- [Your task]:
Nothing but the lines from the one that contains "[00:00:03.00]" to the end of the records should be printed, both ends included, exactly as given.

- [Excerpted records]:
⟨

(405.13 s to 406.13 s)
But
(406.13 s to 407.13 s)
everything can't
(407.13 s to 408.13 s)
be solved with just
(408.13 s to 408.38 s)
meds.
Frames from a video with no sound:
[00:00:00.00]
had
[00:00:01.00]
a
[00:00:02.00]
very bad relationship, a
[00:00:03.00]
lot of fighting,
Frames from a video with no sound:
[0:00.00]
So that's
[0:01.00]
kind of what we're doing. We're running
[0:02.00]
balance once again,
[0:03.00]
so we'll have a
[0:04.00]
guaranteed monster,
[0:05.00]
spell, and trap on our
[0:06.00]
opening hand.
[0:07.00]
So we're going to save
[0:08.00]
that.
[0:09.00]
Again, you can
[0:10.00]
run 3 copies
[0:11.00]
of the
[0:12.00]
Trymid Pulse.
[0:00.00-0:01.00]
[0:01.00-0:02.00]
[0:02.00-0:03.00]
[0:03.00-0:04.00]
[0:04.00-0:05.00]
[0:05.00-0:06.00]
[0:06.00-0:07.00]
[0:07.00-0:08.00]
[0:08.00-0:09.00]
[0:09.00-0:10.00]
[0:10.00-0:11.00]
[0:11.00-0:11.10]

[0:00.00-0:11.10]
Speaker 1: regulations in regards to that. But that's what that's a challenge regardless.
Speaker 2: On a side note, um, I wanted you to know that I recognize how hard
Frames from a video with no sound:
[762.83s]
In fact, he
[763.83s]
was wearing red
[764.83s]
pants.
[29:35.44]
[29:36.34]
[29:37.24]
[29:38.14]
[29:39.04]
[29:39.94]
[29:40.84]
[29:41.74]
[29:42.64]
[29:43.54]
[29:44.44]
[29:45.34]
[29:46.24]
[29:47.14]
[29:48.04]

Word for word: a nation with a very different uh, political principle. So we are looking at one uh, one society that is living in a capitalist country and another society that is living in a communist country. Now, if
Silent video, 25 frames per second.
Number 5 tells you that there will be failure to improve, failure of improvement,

⟩

- [Answer space]:
[00:00:03.00]
lot of fighting,
Frames from a video with no sound:
[0:00.00]
So that's
[0:01.00]
kind of what we're doing. We're running
[0:02.00]
balance once again,
[0:03.00]
so we'll have a
[0:04.00]
guaranteed monster,
[0:05.00]
spell, and trap on our
[0:06.00]
opening hand.
[0:07.00]
So we're going to save
[0:08.00]
that.
[0:09.00]
Again, you can
[0:10.00]
run 3 copies
[0:11.00]
of the
[0:12.00]
Trymid Pulse.
[0:00.00-0:01.00]
[0:01.00-0:02.00]
[0:02.00-0:03.00]
[0:03.00-0:04.00]
[0:04.00-0:05.00]
[0:05.00-0:06.00]
[0:06.00-0:07.00]
[0:07.00-0:08.00]
[0:08.00-0:09.00]
[0:09.00-0:10.00]
[0:10.00-0:11.00]
[0:11.00-0:11.10]

[0:00.00-0:11.10]
Speaker 1: regulations in regards to that. But that's what that's a challenge regardless.
Speaker 2: On a side note, um, I wanted you to know that I recognize how hard
Frames from a video with no sound:
[762.83s]
In fact, he
[763.83s]
was wearing red
[764.83s]
pants.
[29:35.44]
[29:36.34]
[29:37.24]
[29:38.14]
[29:39.04]
[29:39.94]
[29:40.84]
[29:41.74]
[29:42.64]
[29:43.54]
[29:44.44]
[29:45.34]
[29:46.24]
[29:47.14]
[29:48.04]

Word for word: a nation with a very different uh, political principle. So we are looking at one uh, one society that is living in a capitalist country and another society that is living in a communist country. Now, if
Silent video, 25 frames per second.
Number 5 tells you that there will be failure to improve, failure of improvement,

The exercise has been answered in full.